Dana Leigh greets me with a wave and a grin and a long breathless spiel about how hot it is and how busy she has been and how much her feet hurt.

“You heading out then?” I ask.

“Yeah. Over to the Dino Shack. Emmy called in sick for her shift tonight, so I'm on.” She applies a fresh coat of dark lipstick. She has a leather lipstick case that looks like a bullet and has a mirror inside it that is about the size of my little finger. She squints into it, checking her teeth. “All I want to do is kick back with a beer, you know?”

“Uh-huh.”

She snaps the compact shut. “How's your dad?”

“He's okay.” Dana Leigh used to be Dad's girlfriend. She's the reason we moved to Drumheller. Things didn't work out for them, but Dana Leigh still looks out for me and from time to time asks how my dad's doing. She's got this new boyfriend now, a big guy, a biker with about a hundred tattoos.

A sharp look. “Yeah? And you? School okay?”

I nod. “Yeah, it's fine.”

“All right then.” She hands me the keys. “You okay to close up on your own tonight? Carly's in the gift shop, but I told her she could leave early. Her kid's sick.”

“Daniel? What's wrong with him?” Carly's kid is a manic three-year-old with stick limbs and a mop of red hair.
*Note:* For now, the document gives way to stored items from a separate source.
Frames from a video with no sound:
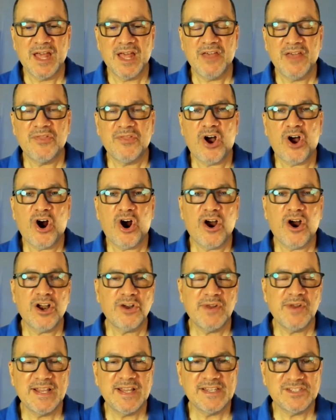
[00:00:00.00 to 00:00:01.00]
the
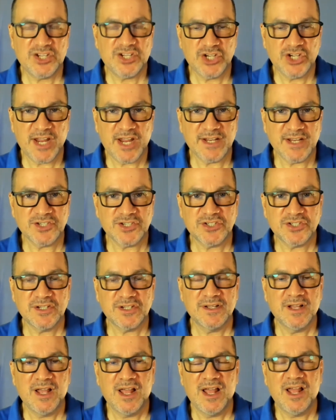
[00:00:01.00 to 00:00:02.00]
harder it is to change.
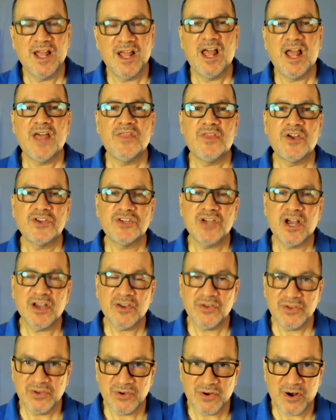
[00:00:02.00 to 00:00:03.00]
The
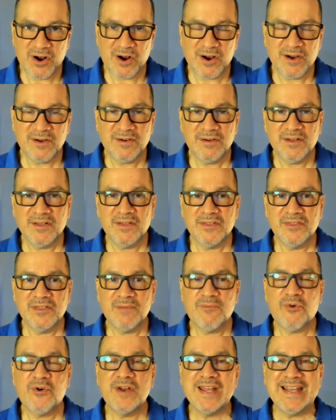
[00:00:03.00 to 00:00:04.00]
younger you are, the
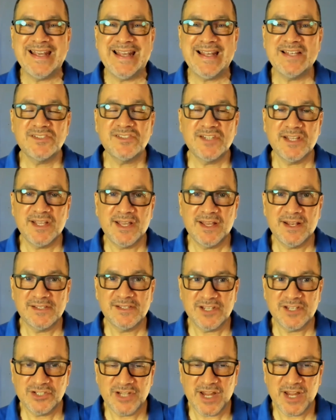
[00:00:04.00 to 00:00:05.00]
more easy it is
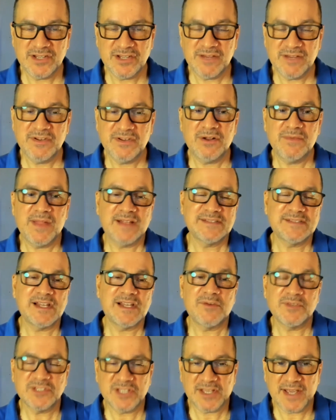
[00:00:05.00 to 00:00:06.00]
to change, even though that's not
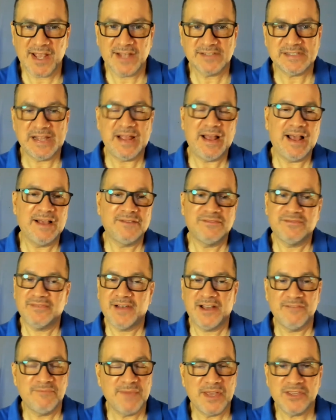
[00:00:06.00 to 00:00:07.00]
always the case.
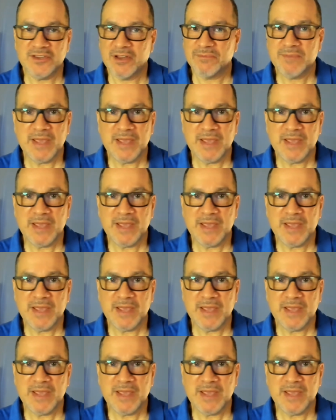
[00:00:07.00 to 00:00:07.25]
I've met young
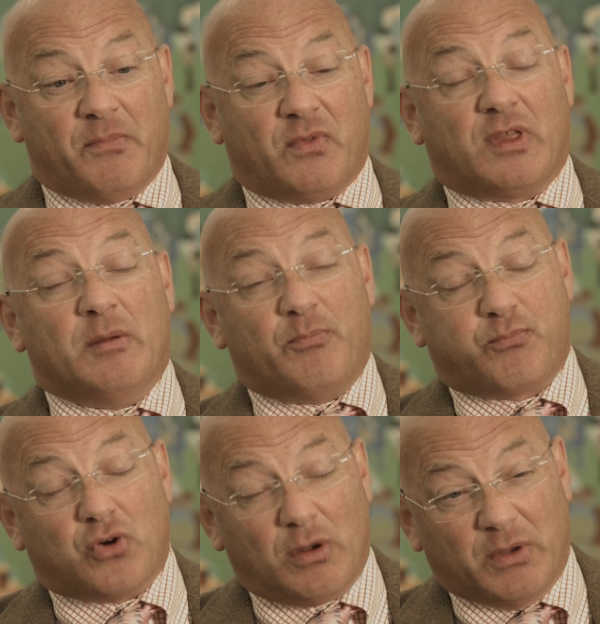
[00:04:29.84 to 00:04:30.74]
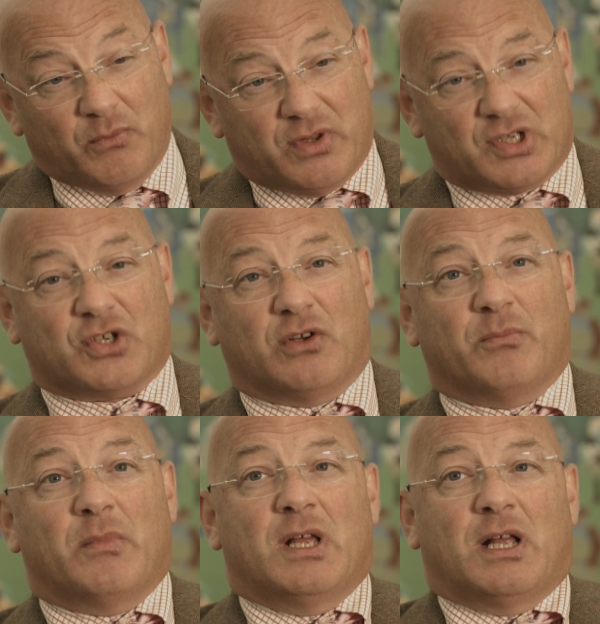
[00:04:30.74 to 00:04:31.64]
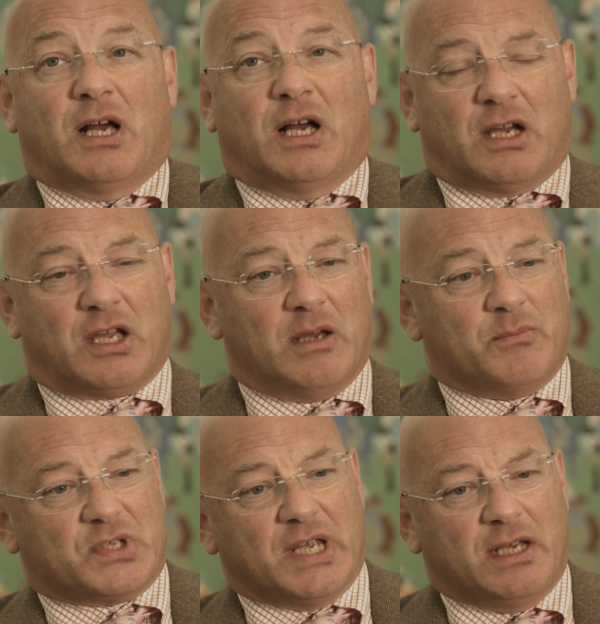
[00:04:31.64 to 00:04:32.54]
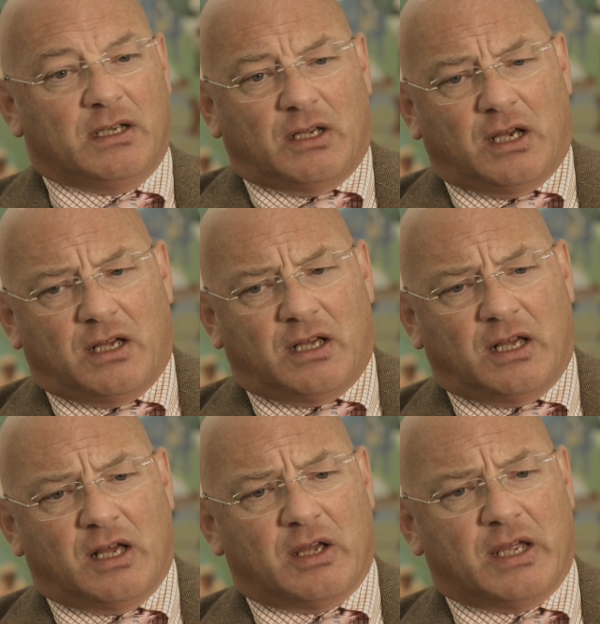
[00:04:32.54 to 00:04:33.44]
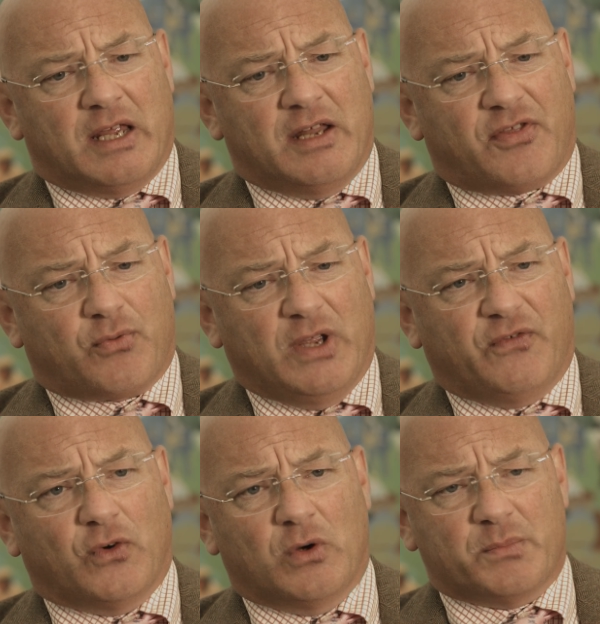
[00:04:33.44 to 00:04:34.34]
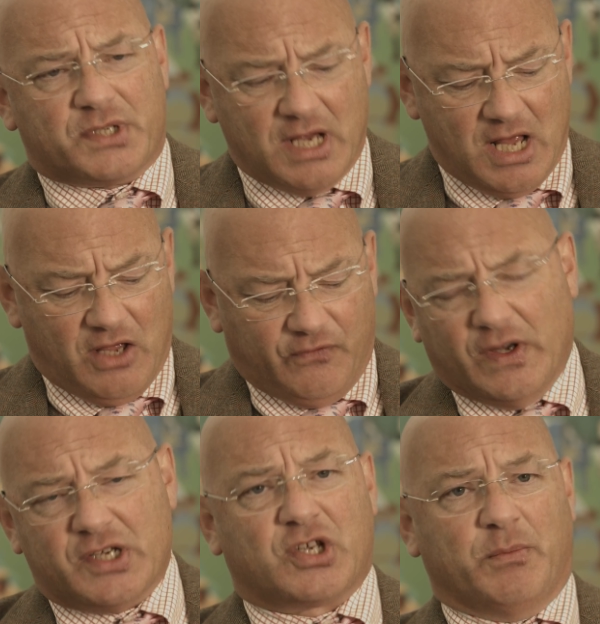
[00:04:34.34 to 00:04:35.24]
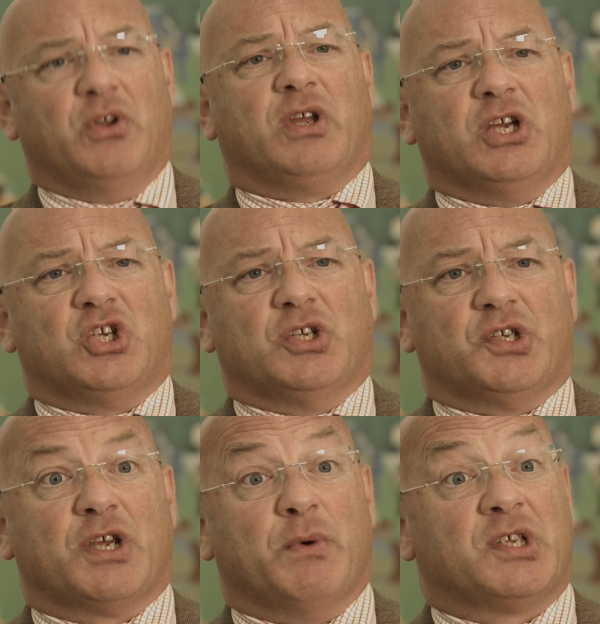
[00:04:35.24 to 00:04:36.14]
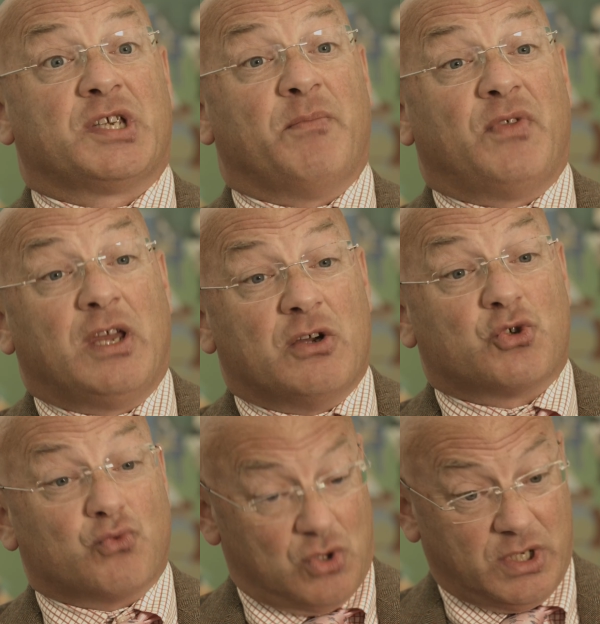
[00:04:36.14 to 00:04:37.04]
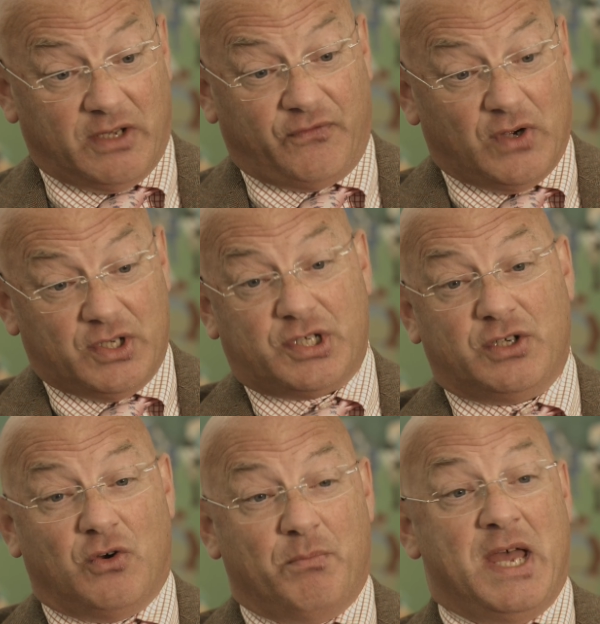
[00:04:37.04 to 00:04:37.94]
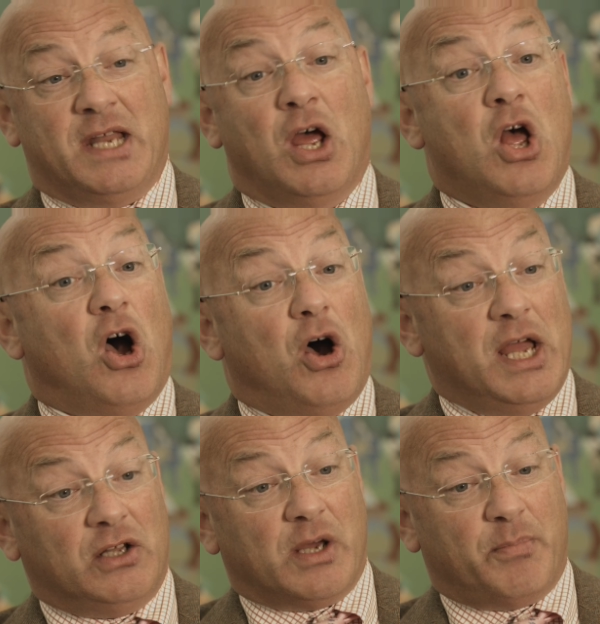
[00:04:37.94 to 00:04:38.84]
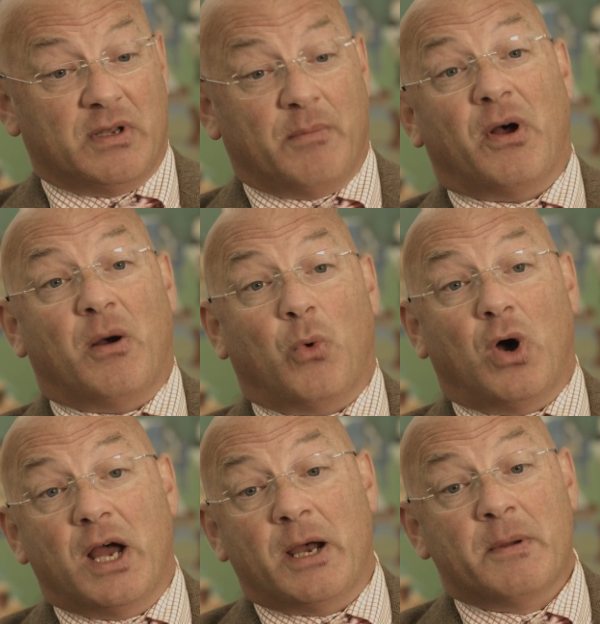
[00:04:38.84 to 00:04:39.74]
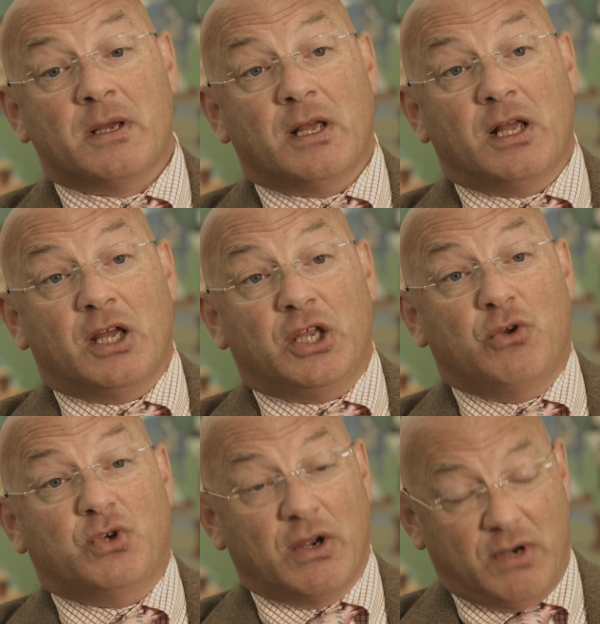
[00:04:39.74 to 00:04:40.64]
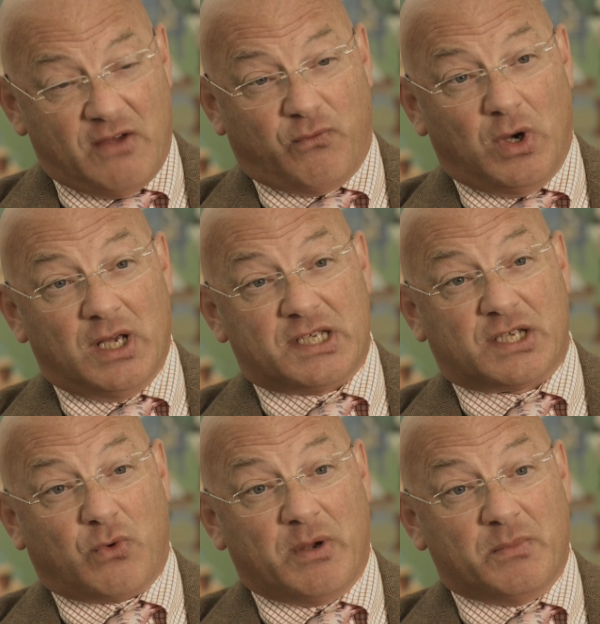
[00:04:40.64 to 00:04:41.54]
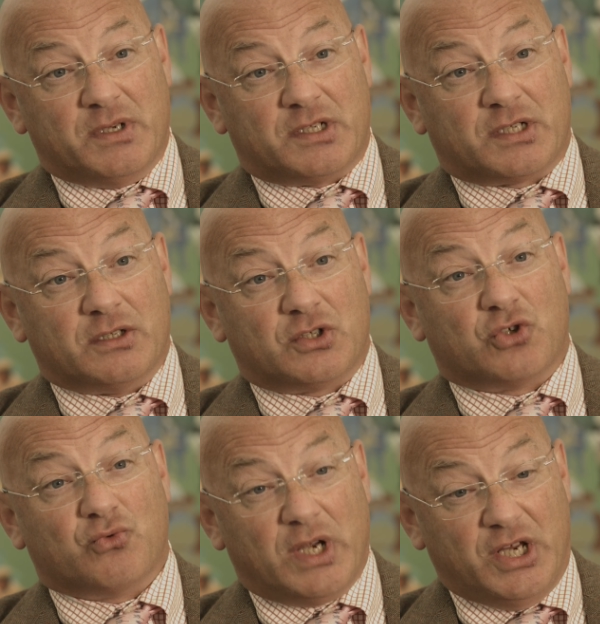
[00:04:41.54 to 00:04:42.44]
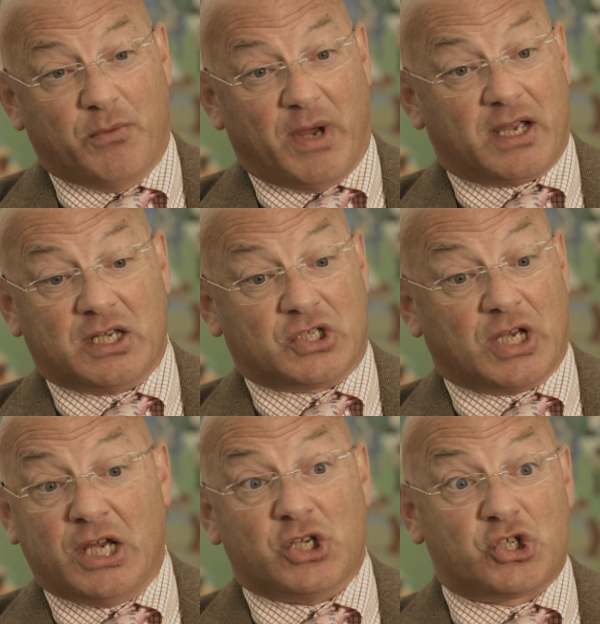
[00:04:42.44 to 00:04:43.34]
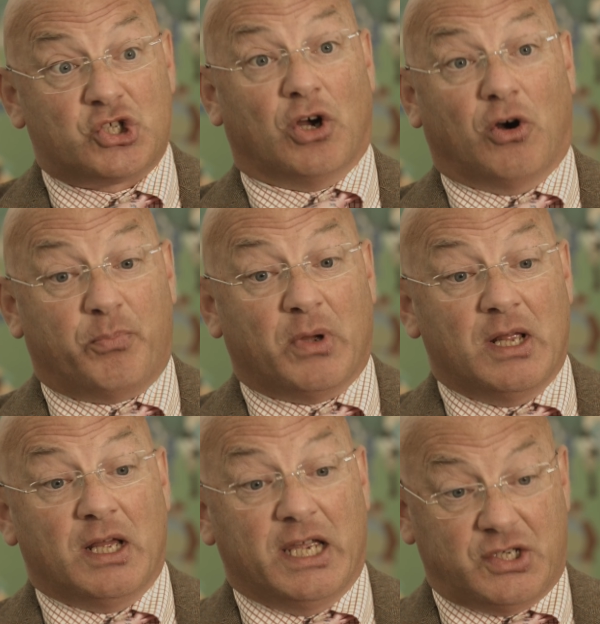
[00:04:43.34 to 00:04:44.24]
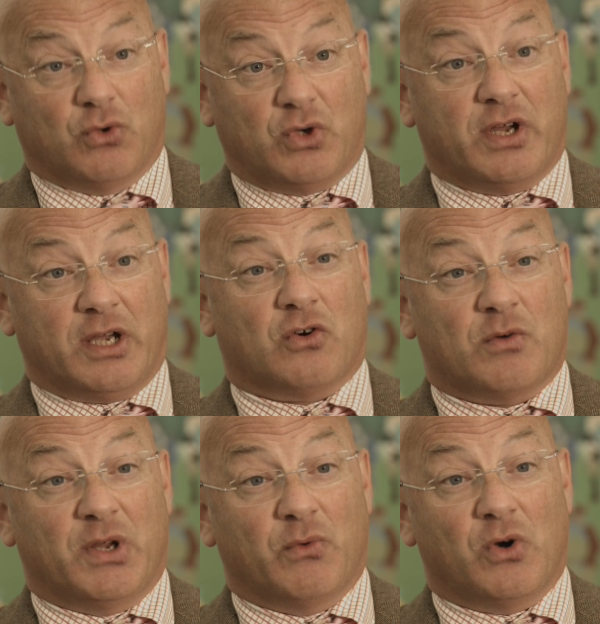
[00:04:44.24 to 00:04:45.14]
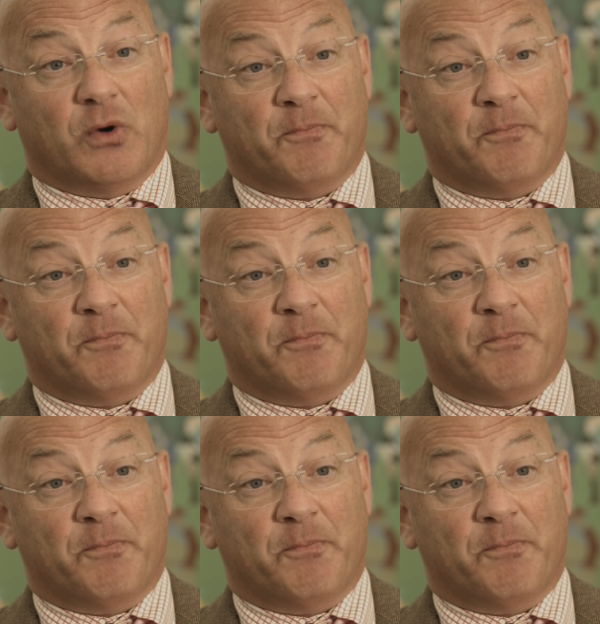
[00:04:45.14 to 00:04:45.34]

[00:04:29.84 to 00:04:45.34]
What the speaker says: The problem with the Somme comes in three forms. First, communication. So when something goes wrong at the front and your men are held up on the barbed wire, you don't have wireless equipment to radio back and say, stop, it's all going horribly wrong.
He looks like a small bush fire.

“Just a cold.” Dana Leigh steps out from behind the counter and slips her bare feet into spike-heel sandals, wincing. Her toenails are painted red. “She wants to be home for tuck-in, that's all.”

“Can't the sitter do that?”

Dana Leigh gives me a look that I can't read.

I shrug. “Whatever. Yeah, that's fine. I'll close up.” I take her place behind the counter. A group of tourists is heading our way, so I wave goodbye to Dana Leigh and get my welcoming smile ready. It's the hardest part of this job, having to be friendly for hours at a time. Otherwise all I have to do is say, “Three dollars each please, kids five and under are free, go on up,” over and over again. Which is monotonous but not exactly difficult.

Tourists always say the same things. These are nice people, families on their holidays having a good time, and the more I listen to them, the more irritated I feel. I don't want to be like them. But what choices are there? I could feel superior to them, like I am somehow different and wouldn't say such stupid things myself. That's my mother's approach. Or I could feel like we're all the same, all connected, all human, which is Dad's world view, no doubt accurate but also depressing.

Maybe I'm burned out after the summer's flood of tourists. Anyway, it's slow enough tonight. I spend my time watching the second hand and the minute hand tick around the face of the clock.